This project focuses on predicting hotel booking cancellations using machine learning techniques.
Problem Statement: The hotel industry faces the challenge of increasing hotel reservation cancellations. This project aims to predict these cancellations, providing valuable insights for both travelers and hotels.
The project utilizes the "Hotel Booking Demand Dataset" from Kaggle. This dataset contains 119,390 bookings from two hotels in Portugal spanning from July 2015 to August 2017. It comprises 32 features, including 20 categorical and 12 numerical columns. The target variable for our classification model is "is_cancelled."

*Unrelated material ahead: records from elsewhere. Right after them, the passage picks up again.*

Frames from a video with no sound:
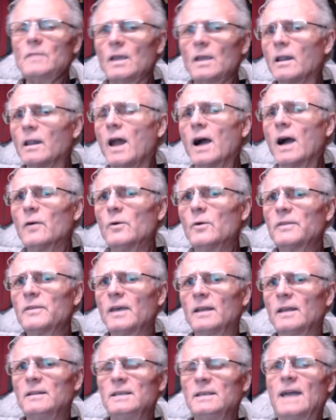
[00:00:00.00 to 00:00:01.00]
Along with
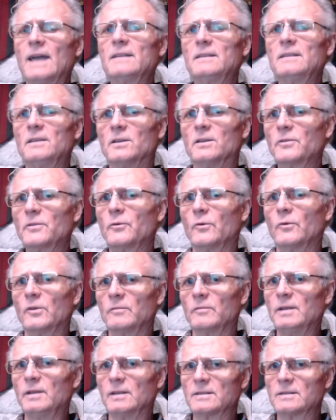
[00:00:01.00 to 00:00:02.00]
the anti-Earth would
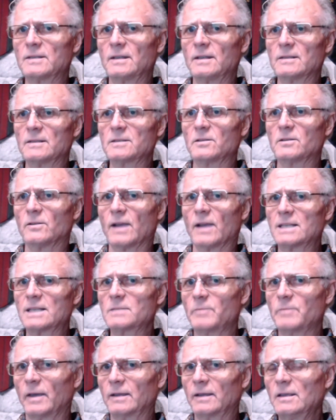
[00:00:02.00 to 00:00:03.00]
have been a sinister
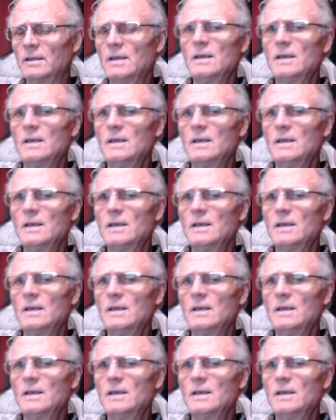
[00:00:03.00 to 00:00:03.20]
aspect,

Before building the model, we performed essential data preparation steps, including:
- Removing duplicate rows.
- Handling missing values by dropping columns and replacing missing values in other columns with the mode.
- Handling outliers.
- Eliminating instances with incorrect values.
- Addressing class imbalance using the SMOTE technique.
- Feature engineering by combining columns with similar meanings to reduce the number of features.
We utilized univariate, bivariate, and multivariate data visualization techniques to better understand the data. Generated a correlation matrix to explore relationships within the dataset.
We used the ExtraTreesClassifier() technique to perform feature extraction. This reduced the number of features from 32 to 14. Extra Trees Classifier is an ensemble learning technique that aggregates results from multiple decision trees to output classifications.
To address class imbalance, we employed the Synthetic Minority Oversampling Technique (SMOTE) to increase instances of minority classes.
We trained two machine learning algorithms: K-Nearest Neighbors (KNN) and Decision Tree. We also trained these models on data oversampled using SMOTE for comparison.
The accuracy of our tuned KNN algorithm was 85%, while the tuned Decision Tree algorithm achieved 83%. After applying SMOTE, KNN still outperformed Decision Tree. Classification reports provide further insights into the models' performance.
Potential future work includes:
- Expanding the model to other locations.
- Integrating data from more hotels.
- Incorporating additional features like weather information and social reputation.
Thank you for exploring the Hotel Booking Cancellation Prediction project!